I’ve been testing a bit of a worst case situation for the battle screen in the game where there are just TONS of fighters, and they all have contrails and running lights and you try to see as many of them as possible onscreen.
Not surprisingly the game chugs pretty slowly during that. I’ve been looking at ways to speed the rendering up and have realised something I haven’t been doing enough of is lazy execution.
So what is lazy execution in non coding terms?
Imagine your program is designed to tell a robot how to cook (hey why not?). You might have a bit of code that says “Go to the fridge and grab some butter”. That involves a ton of steps, it would involve moving towards the fridge, locating the door, opening the door, removing the butter, etc.
So what you probably do is write some code like this:
FetchItemFromFridge(item)
{
Find fridge
Open Door
Take Item(item)
Close Door
}
And all is lovely and wonderful. Now later on in the programs development you realise you need to do that a lot of items, so your code in another area of the game looks like this:
FetchItemFromFridge(butter);
FetchItemFromFridge(milk);
FetchItemFromFridge(ketchup)
Weird recipe huh? Anyway. this sort of code gets written a lot, especially on big games, because the guy writing the fetchitem code is a different guy to the one writing the recipe code. Often recipe-coder has no idea what happens inside the fetchitem code, so he can’t see any reason to not call it multiple times.
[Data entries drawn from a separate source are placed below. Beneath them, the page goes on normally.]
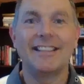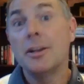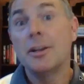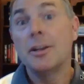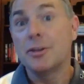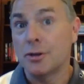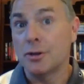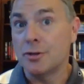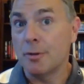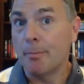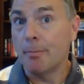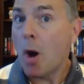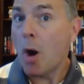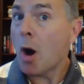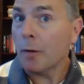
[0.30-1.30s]
Should you
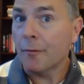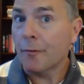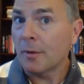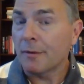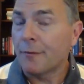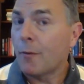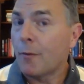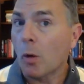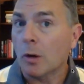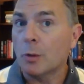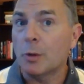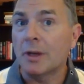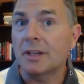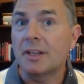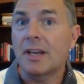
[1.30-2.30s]
borrow from your
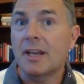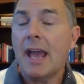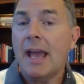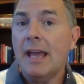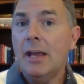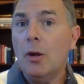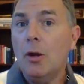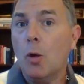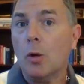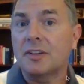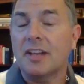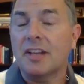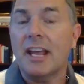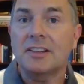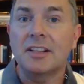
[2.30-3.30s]
401k or
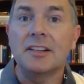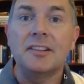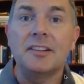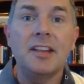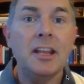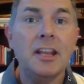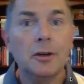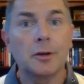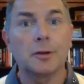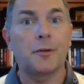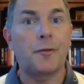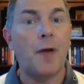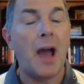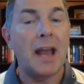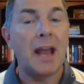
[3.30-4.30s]
take the dealer's
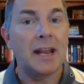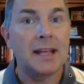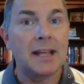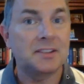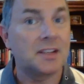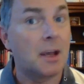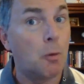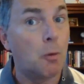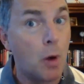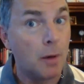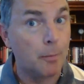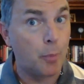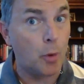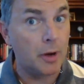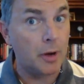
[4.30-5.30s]
finance at
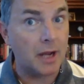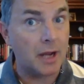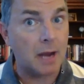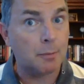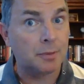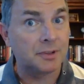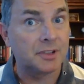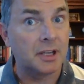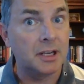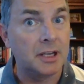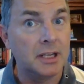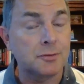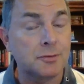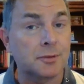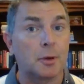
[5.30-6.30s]
1.9%
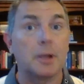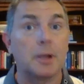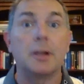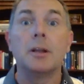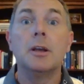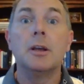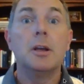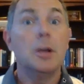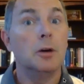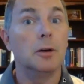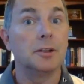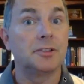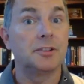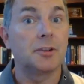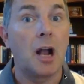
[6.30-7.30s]
interest rate? Let's
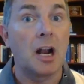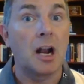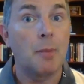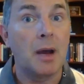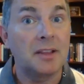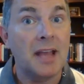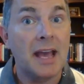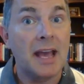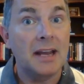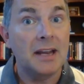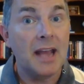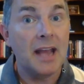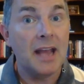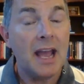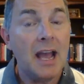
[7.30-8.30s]
talk about that
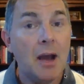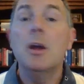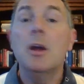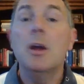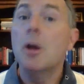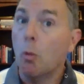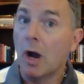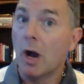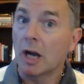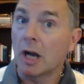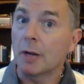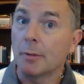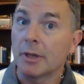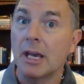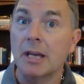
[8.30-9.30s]
now. Welcome
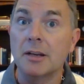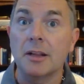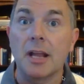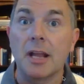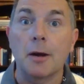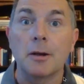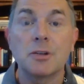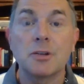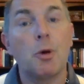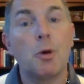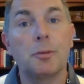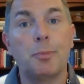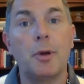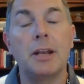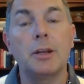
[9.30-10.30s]
again to the Heritage Wealth
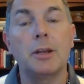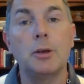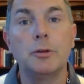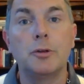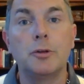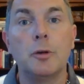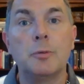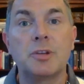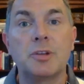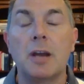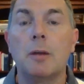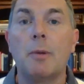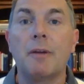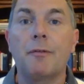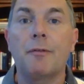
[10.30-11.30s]
Planning YouTube channel, my
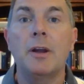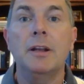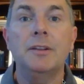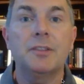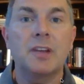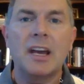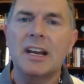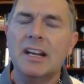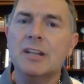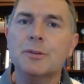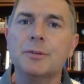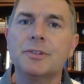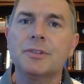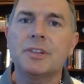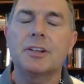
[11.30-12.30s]
friends. Got an
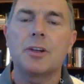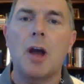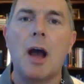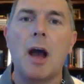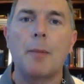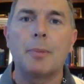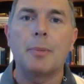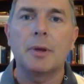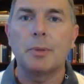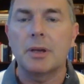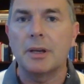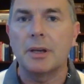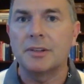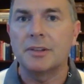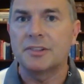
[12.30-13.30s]
interesting topic because
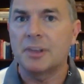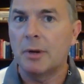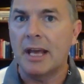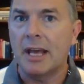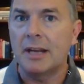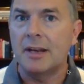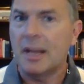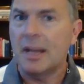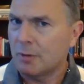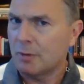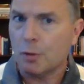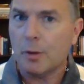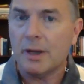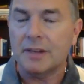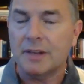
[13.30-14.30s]
someone had named
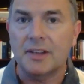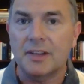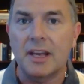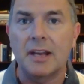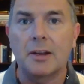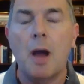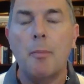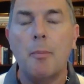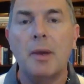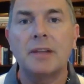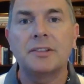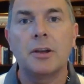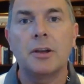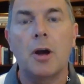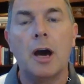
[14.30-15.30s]
Chris had commented
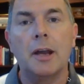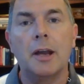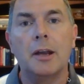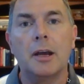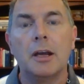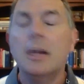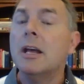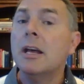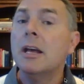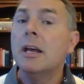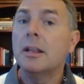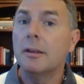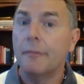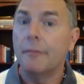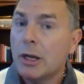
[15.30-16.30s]
on uh, the
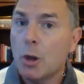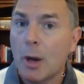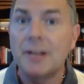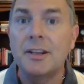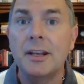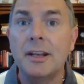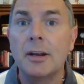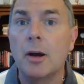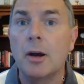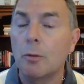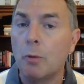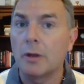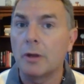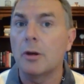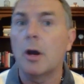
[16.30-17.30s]
video I did on whether or
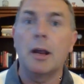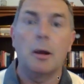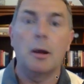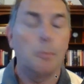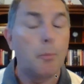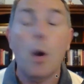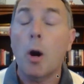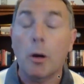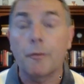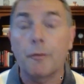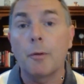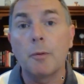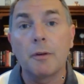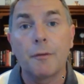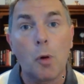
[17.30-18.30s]
not I'm borrowing from your
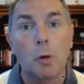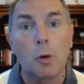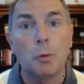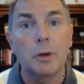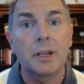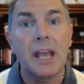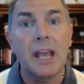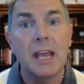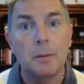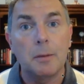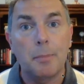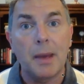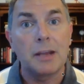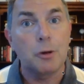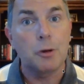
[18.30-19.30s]
401k to pay
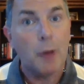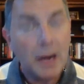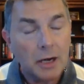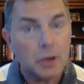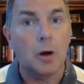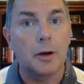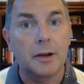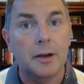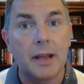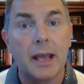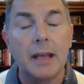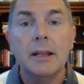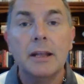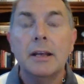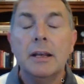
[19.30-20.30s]
credit card debt.
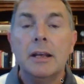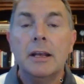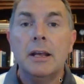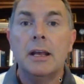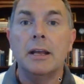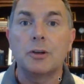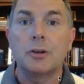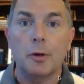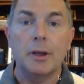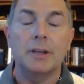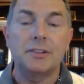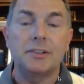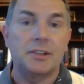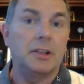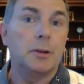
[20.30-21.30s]
And Chris,
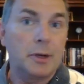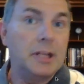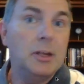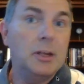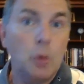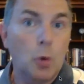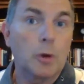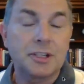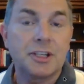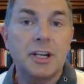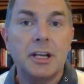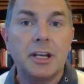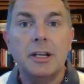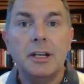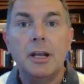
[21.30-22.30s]
either he or
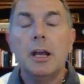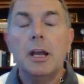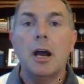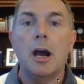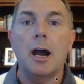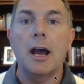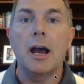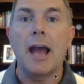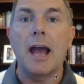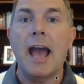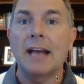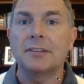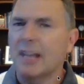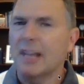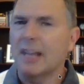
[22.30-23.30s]
she, uh, asked,
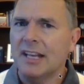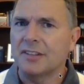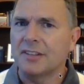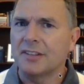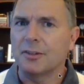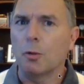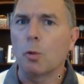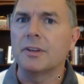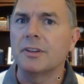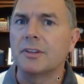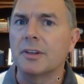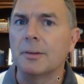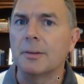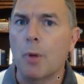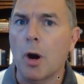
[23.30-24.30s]
hey, is it worth it to
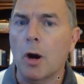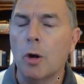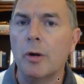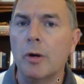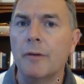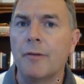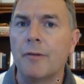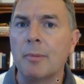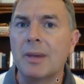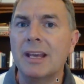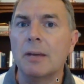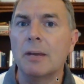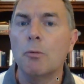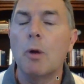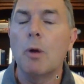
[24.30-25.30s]
borrow if I'm getting
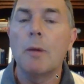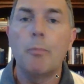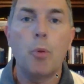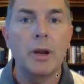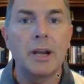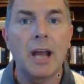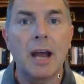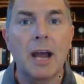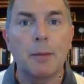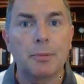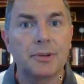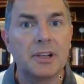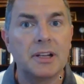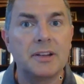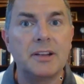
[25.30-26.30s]

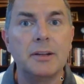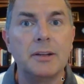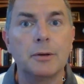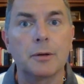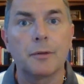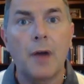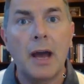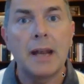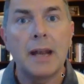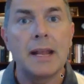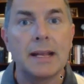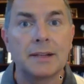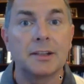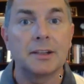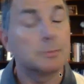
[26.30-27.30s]
1.9% dealer financing?
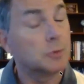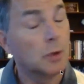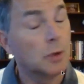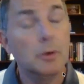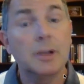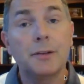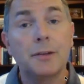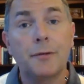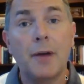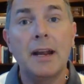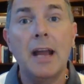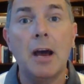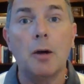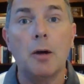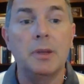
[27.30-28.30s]
So let's find out. It'll
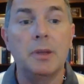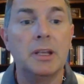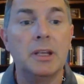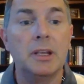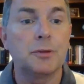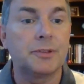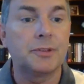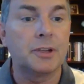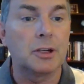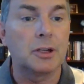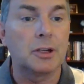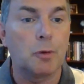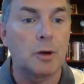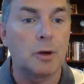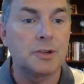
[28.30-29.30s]
be interesting to crunch
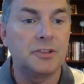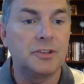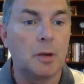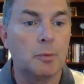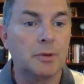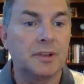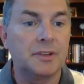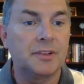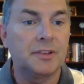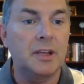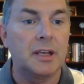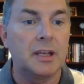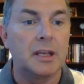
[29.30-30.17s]
these numbers and see.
Of course, the sensible re-written code is this:
Find fridge
Open Door
TakeItem(butter)
TakeItem(milk)
TakeItem(ketchup)
Close Door
Now the downside is, that’s a pain to code, because you need to be aware of the circumstances and write code in each case to handle it. This is what lazy execution solves.
Lazy execution means that when I write the code that says “open door”, I don’t actually open the door at all. I just make a mental note that someone wanted the door opened, for reasons we can only speculate about. The good news is, if someone else asks to open the door immediately afterwards, I don’t need to do anything at all.
The real ‘action’ happens when someone calls the ‘takeitem’ code. At that point, the clever lazy stuff says “whoah! you cant take an item without the door being open, I better open that now. At this point, the previous instructions that had been ignored actually get put into action.
The drawback is that the fridge door close needs to be lazy too, which would impact on your carbon emissions :D
Obviously its more complex than that. Incidentally, this is how a lot of directx works. When you call SetRenderState or SetTexture, sod all happens. It only actually does anything if you render something.
The really good news about using lazy code, is that you can optimise anyway all redundancy. In my case the pseudo code causing some issues was stuff like this:
LockVertexBuffer
for each particle
CopyToVertexBuffer
UnlockVertexBuffer
By making the Lock() lazy, the lock is never called (nor is unlock) in cases where no particle needs to be drawn. On big maps, with most of them off screen, this is quite common.